# Work to complete
Every record should be copied exactly, and the images omitted.
───── Source information
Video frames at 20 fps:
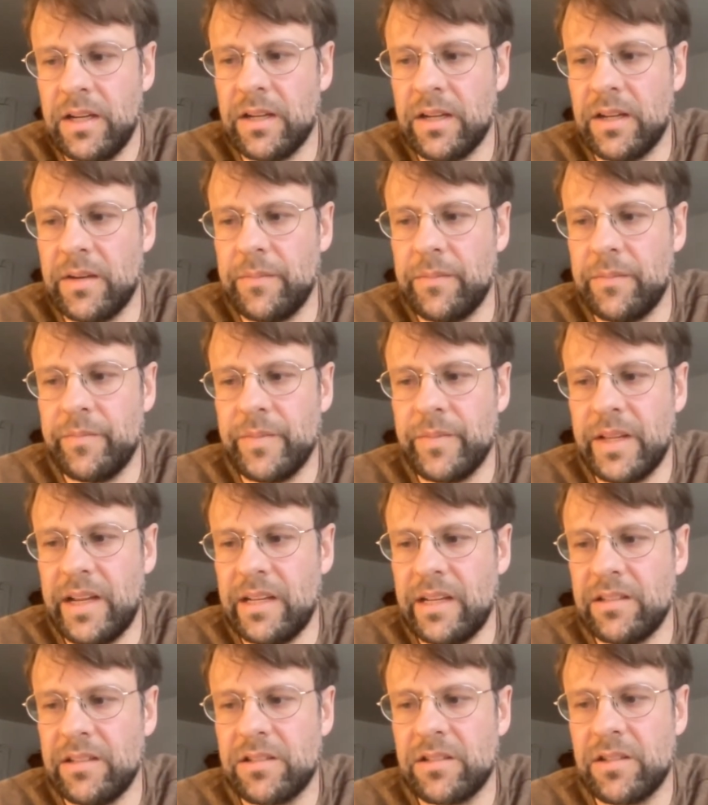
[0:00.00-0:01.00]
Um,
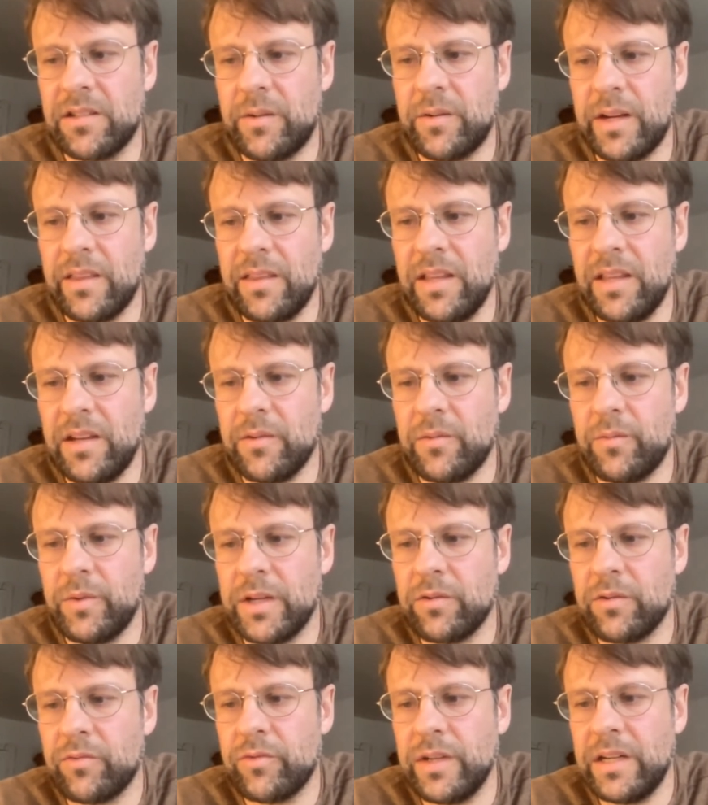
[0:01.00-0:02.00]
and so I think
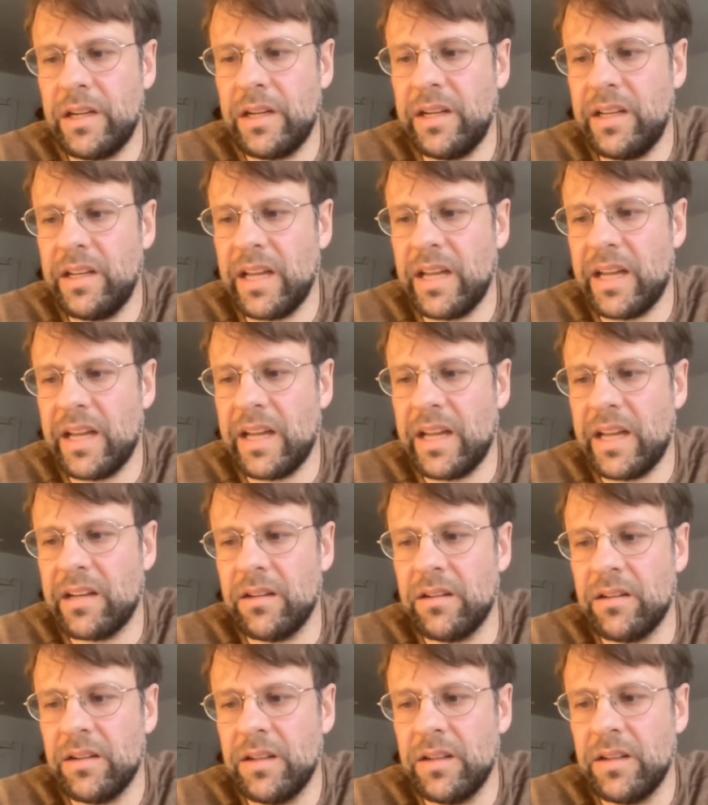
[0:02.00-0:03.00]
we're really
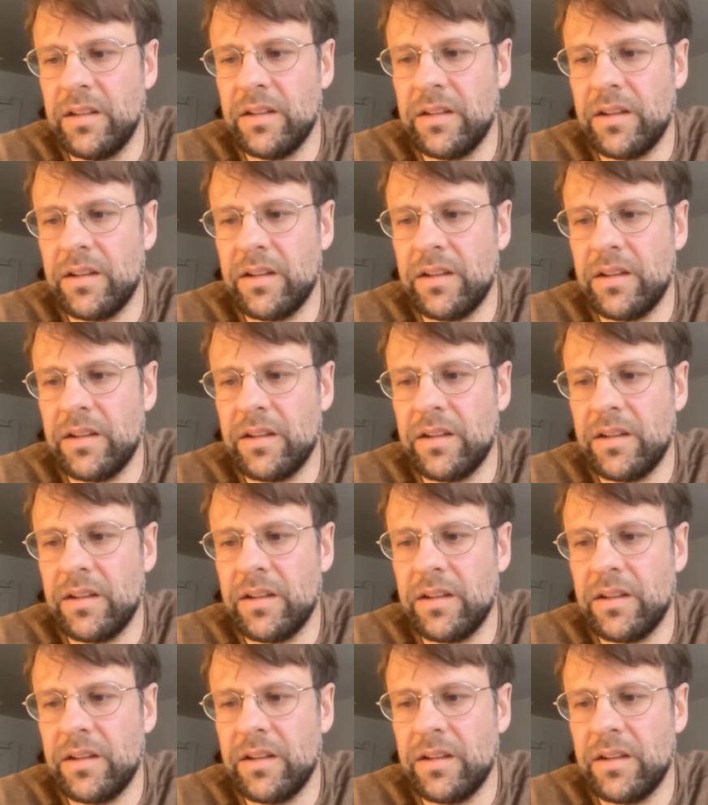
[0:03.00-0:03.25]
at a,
──────────
# Result of the task
Video frames at 20 fps:
[0:00.00-0:01.00]
Um,
[0:01.00-0:02.00]
and so I think
[0:02.00-0:03.00]
we're really
[0:03.00-0:03.25]
at a,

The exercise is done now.